Of course, while I heartily agree with mcc's writeup, let us not forget that the iMac or even the Compact Mac was not the first computer to come with a handle! For nostalgia's sake, how many machines can you name that predate the compact Mac and had handles as an integral part of the case design? More node-fu for those machines that were all-in-ones, or close to it. I think we should disqualify notebook computers, although it still strikes me as odd that things so expensive and mobile don't, often, have handles! Go Apple.

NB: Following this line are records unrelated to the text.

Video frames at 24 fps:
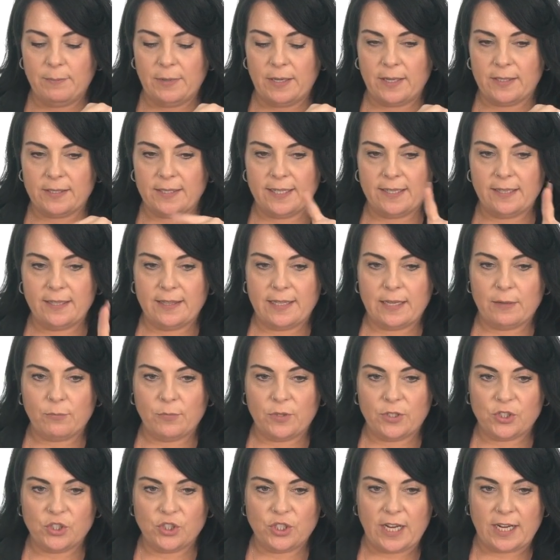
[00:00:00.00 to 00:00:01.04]
emailed in, and then
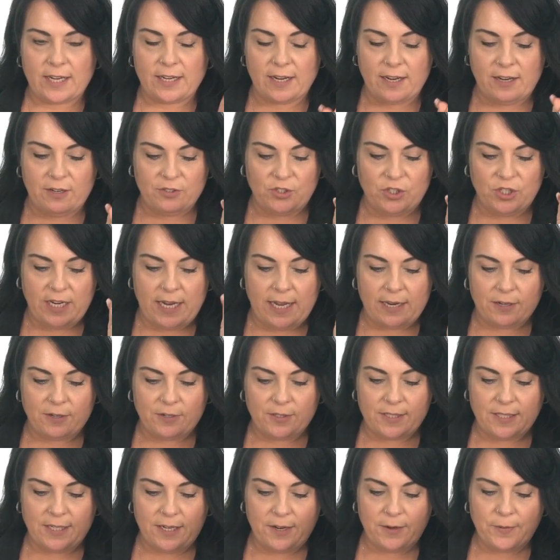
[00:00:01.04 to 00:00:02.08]
we'll check our
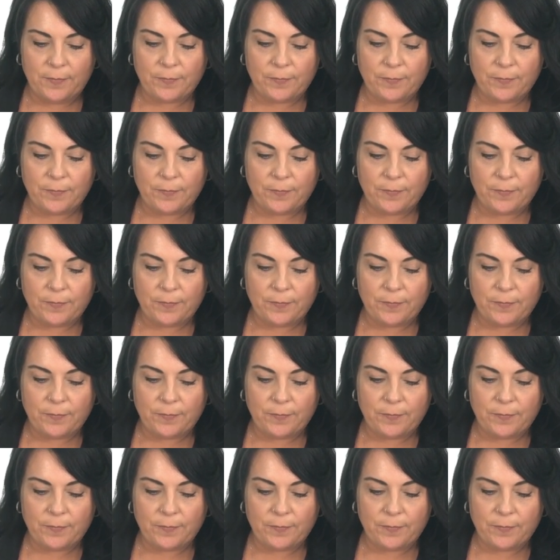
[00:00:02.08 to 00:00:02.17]
chatters here.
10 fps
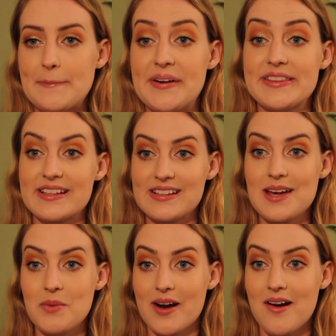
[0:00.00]
But the
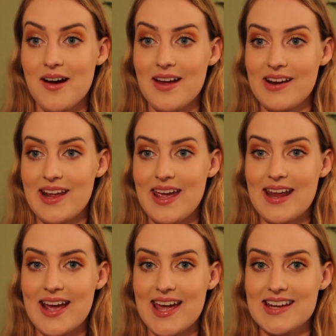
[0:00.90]
light went on
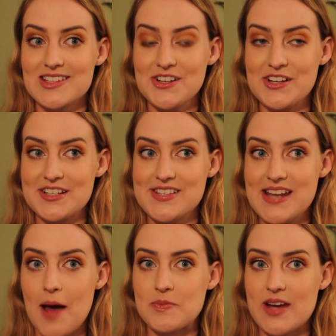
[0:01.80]
and I took a
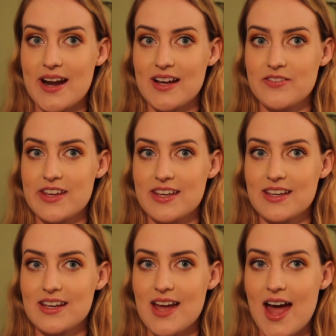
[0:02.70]
Snapchat of it.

In any case, here's a few off the top of my head:

  • The Kaypro
  • The Apple IIc
  • The PC/XT Portable and derivatives(heehee...I have one of these..."portable" my wide black, nevermind).
  • The Osborne, for the world's first mass-market 'portable'

How to add a handle to any computer's tower case:

Go to your local hardware store and obtain the following items:

1 handle (larger is better, as it will make your system more comfortable to carry)
4 machine screws
4 6-32 machine screws, 1/2 inch long
4 6-32 lock nuts (the sort with the little nylon disk inside)
4 washers, about 1/2 inch diameter, or as large as will fit next to each other on the holes in the handle

Place the handle on the center of the top of the case, and mark where the four screw holes should be. Remove all components from inside the case, including the power supply. Centerpunch the holes by placing a nail on each of the four hole locations and tapping *LIGHTLY* with a hammer (or, use an actual centerpunch if you have one). Carefully drill the holes using a power drill or a drill bit of suitable size mounted in a Dremel. Install the handle on the outside of the case, with the washers on the inside, and secure with the screws and nuts.

Clean ALL metal filings from inside and outside the case using a brush and vacuum cleaner. Get all of those little buggers out, or you WILL have fried components later! Once that's done, you can go ahead and reinstall everything.

Enjoy your system's new convenience and portability!

There are also handles available at your local marine supply store which will fold down flush with the top of your case. These will require a large hole to be cut in the top of the case using a nibbling tool or jigsaw.